Figure 5.. Changes in gene expression arising from m¹G37 deficiency.

(A) Volcano plot showing differences in steady-state RNA levels (from RNA-seq data analyzed by DESeq) using samples of two replicates of trmD-deg and trmD-cont strains upon ClpXP induction. Genes that are more than 2-fold higher in the mutant with p < 0.01 are colored red (n = 220); those that are more than 2-fold lower with p < 0.01 are colored blue (n = 166). (B) Volcano plot showing differences in ribosome occupancy (Ribo-seq/RNA-seq analyzed by Xtail) using samples from two replicates of trmD-deg and trmD-cont strains upon ClpXP induction. Of these, 95 genes that are up-regulated (p < 0.1) are colored red. (C) Gene ontology categories for genes enriched in the up-regulated genes (red) and down-regulated genes (blue) from (A). (D) Gene model showing ribosome reads (in rpm) and RNA-seq density (in rpm, reads per million mapped reads) at the leuL leader sequence upstream of the leuABCD operon. (E) Gene model showing ribosome reads (in rpm) and RNA-seq density (in rpm) at the ilvL leader sequence upstream of the ilvGMEDA operon. (F) A plasmid reporter construct that demonstrates the codon-specific effect in the leuL leader sequence on expression of the downstream leuA gene. The plasmid reporter encodes the genomic sequence of leuL, followed by the first 100 codons of leuA, in the native sequence or with substitution of the four consecutive CUA codons with four UUA codons. The 100 codons of leuA are then fused to the nano-luciferase (nLuc) gene in-frame. Expression of nLuc, normalized by co-expression of mCherry in a separate plasmid within the same cell, is shown for m¹G37+ and m¹G37– conditions for the average of three biological replicates (n = 3). (G) Analysis of the CCA-CCG (Pro-Pro) codons in the genomic locus of ilvL as the determinant of regulation of gene expression of the downstream ilvG gene. A variant Escherichia coli strain was created that changed the CCA-CCG (Pro-Pro) codons to GCA-GCG (Ala-Ala) codons at the natural genomic locus, using CRISPR/Cas editing. Expression of ilvG was monitored by qPCR analysis in m¹G37+ and m¹G37– conditions and in m¹G37– condition with over-expression of proS as shown as the average of three biological replicates (n = 3).

Figure 6.. Deficiency of m¹G37 induces gene expression similar to that of the bacterial stringent response.

(A) A set of genes published previously by Gourse et al. (Sanchez-Vazquez et al., 2019), whose steady-state RNA levels changed more than 2-fold upon induction of the stringent response by RelA over-expression (down n = 401 genes, up n = 321 genes, other = 3036 genes).
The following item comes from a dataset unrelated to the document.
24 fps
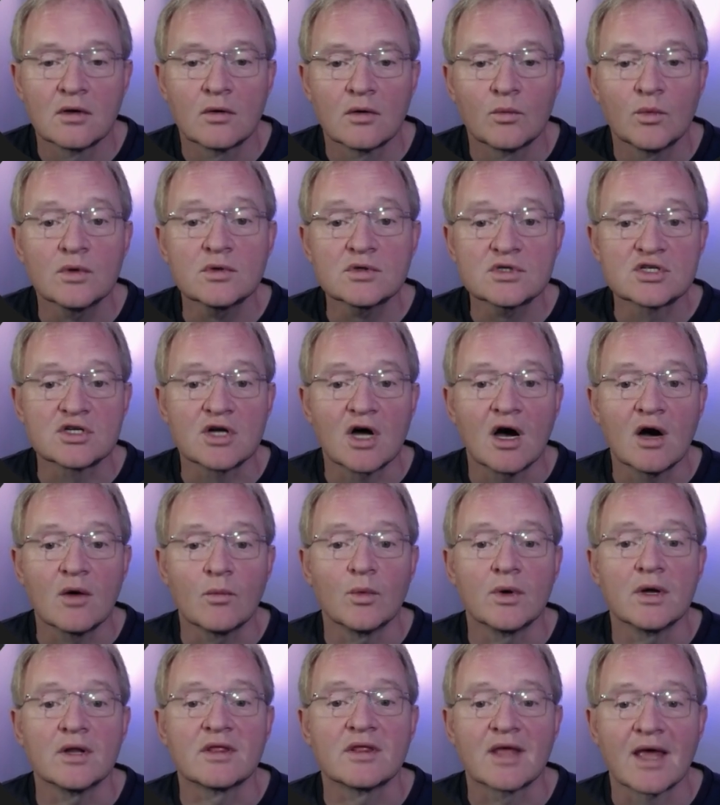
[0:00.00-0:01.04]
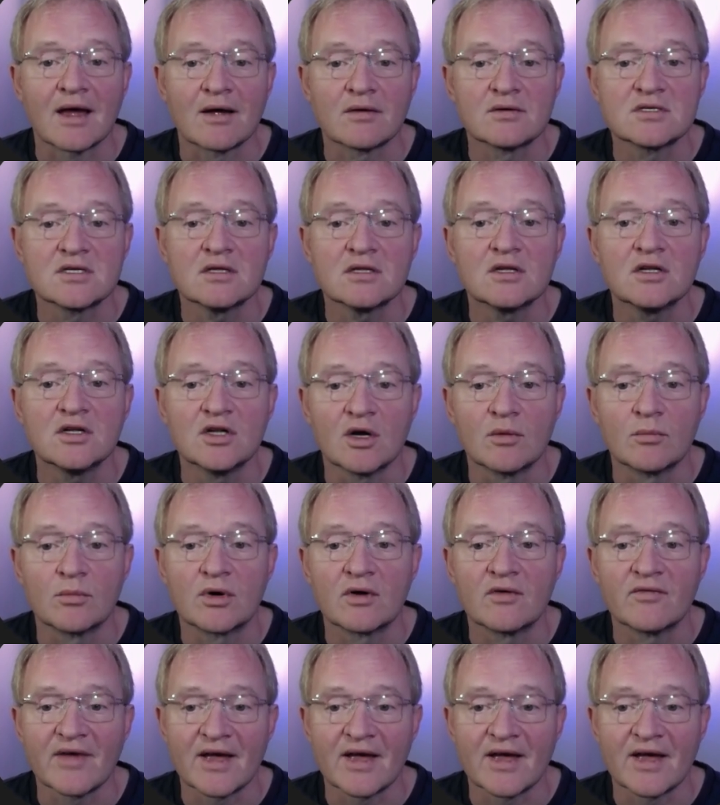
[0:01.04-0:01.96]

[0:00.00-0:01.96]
We'll start with counting the number of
Using these same sets of genes, the ratio of RNA levels in trmD-deg and trmD-cont strains upon ClpXP induction are shown. (B) Changes in expression in genes involved in amino acid biosynthesis (n = 89), genes encoding ribosomal proteins (n = 47), and other genes.

Figure 7.. Deficiency of m¹G37 impairs the elongation cycle of protein synthesis in bacteria.
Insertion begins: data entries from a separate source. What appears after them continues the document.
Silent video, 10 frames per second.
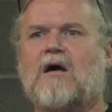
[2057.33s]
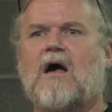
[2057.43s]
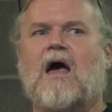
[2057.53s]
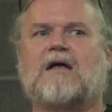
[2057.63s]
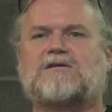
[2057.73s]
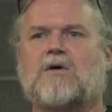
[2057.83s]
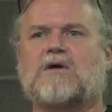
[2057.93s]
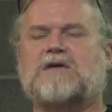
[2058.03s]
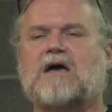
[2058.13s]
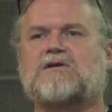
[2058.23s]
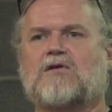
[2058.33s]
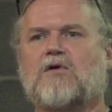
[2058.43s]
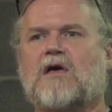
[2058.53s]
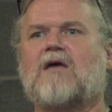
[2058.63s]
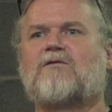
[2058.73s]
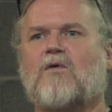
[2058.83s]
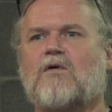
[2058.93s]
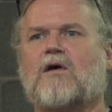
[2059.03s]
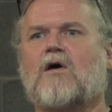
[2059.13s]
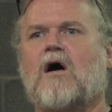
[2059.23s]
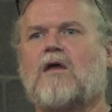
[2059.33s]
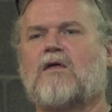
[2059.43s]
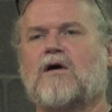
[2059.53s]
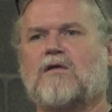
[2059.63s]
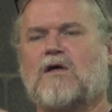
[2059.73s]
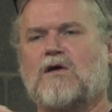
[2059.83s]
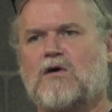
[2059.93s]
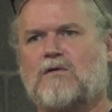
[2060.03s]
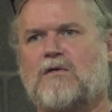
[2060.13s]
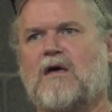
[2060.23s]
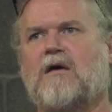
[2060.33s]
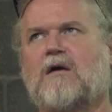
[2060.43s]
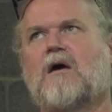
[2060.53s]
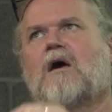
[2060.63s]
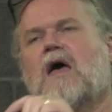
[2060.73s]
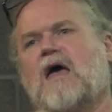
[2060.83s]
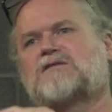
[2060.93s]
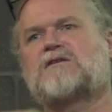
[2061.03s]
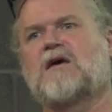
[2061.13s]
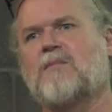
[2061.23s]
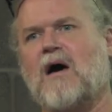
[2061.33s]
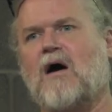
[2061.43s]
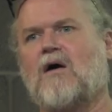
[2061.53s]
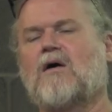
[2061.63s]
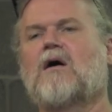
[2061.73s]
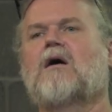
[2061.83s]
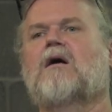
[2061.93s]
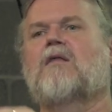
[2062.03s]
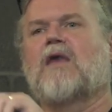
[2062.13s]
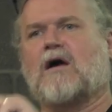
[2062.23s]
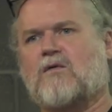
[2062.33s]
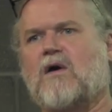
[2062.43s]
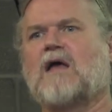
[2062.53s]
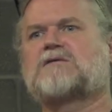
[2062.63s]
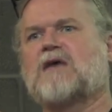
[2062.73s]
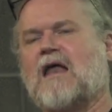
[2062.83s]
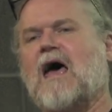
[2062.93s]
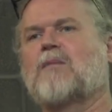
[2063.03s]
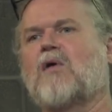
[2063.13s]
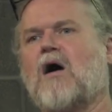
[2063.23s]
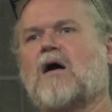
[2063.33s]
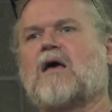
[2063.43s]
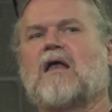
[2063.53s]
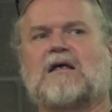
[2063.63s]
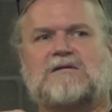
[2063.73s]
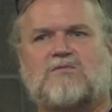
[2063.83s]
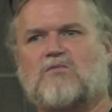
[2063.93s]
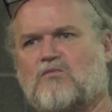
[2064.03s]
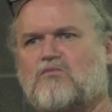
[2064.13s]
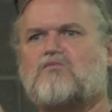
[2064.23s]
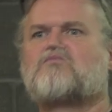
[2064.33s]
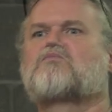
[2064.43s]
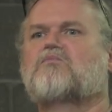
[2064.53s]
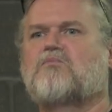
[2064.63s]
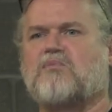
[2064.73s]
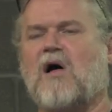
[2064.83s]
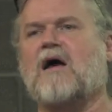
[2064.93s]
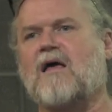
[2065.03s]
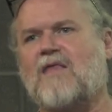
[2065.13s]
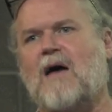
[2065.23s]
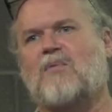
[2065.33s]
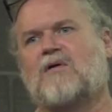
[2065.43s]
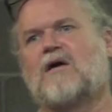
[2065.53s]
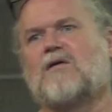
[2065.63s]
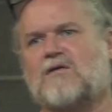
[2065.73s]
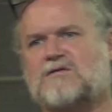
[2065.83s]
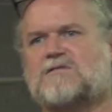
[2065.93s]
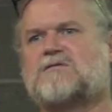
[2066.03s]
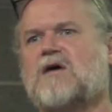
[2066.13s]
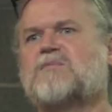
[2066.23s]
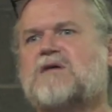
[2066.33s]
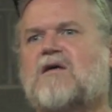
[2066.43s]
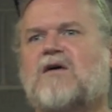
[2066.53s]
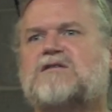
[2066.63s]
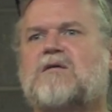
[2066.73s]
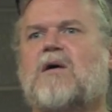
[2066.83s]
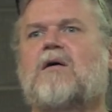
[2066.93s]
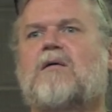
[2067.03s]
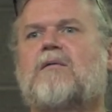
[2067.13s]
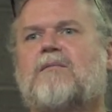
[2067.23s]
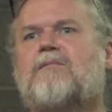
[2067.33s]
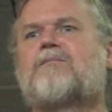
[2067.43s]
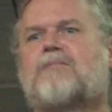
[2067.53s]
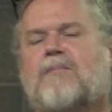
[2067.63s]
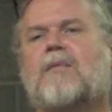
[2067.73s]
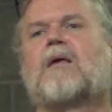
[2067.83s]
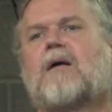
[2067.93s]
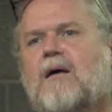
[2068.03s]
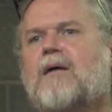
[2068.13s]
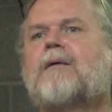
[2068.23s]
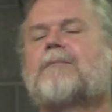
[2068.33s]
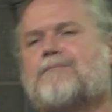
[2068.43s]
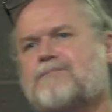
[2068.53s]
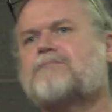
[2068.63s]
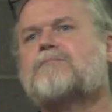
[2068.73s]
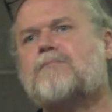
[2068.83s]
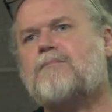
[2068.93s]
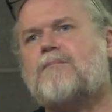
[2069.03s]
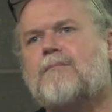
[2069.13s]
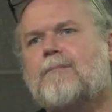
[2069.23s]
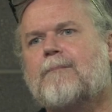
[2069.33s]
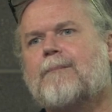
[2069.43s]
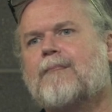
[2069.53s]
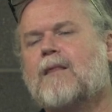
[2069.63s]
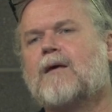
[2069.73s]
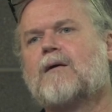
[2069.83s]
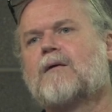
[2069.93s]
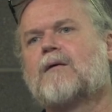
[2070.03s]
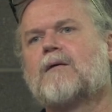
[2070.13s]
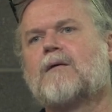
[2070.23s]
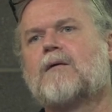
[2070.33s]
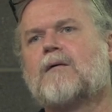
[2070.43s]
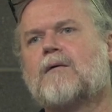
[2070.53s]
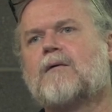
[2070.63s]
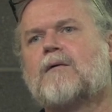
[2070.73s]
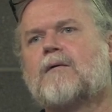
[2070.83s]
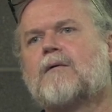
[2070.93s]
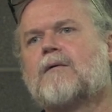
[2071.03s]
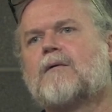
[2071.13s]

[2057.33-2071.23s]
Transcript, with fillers: and so it's actually looking for the, the, the, the HTML that creates that ad block, and it's blocking that particular so instance, subset of HTML. elements with a specific tag or elements with a specific sort of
A cloverleaf structure of tRNA, showing the position of m¹G37 in red. Loss of m¹G37 reduces aminoacylation, lowering levels of aa-tRNAs at the ribosome A site, stalling the ribosome, and activating programmatic changes in gene expression similar to those induced by the bacterial stringent response upon RelA sensing of uncharged tRNA and synthesis of ppGpp. Ribosome stalling at the A site is prolonged if the m¹G37-deficient aa-tRNA is delayed in peptide-bond formation, leading to ribosome collision. Even if the m¹G37-deficient tRNA manages to enter the A site and participates in peptide-bond formation, it would promote +1 frameshifting during translocation from the A site to the P site and during occupancy within the P site, while also destabilizing the P site structure and possibly falling off from the P site to prematurely terminate protein synthesis. Accumulation of these defects ultimately collapses the entire elongation cycle and leads to cell death.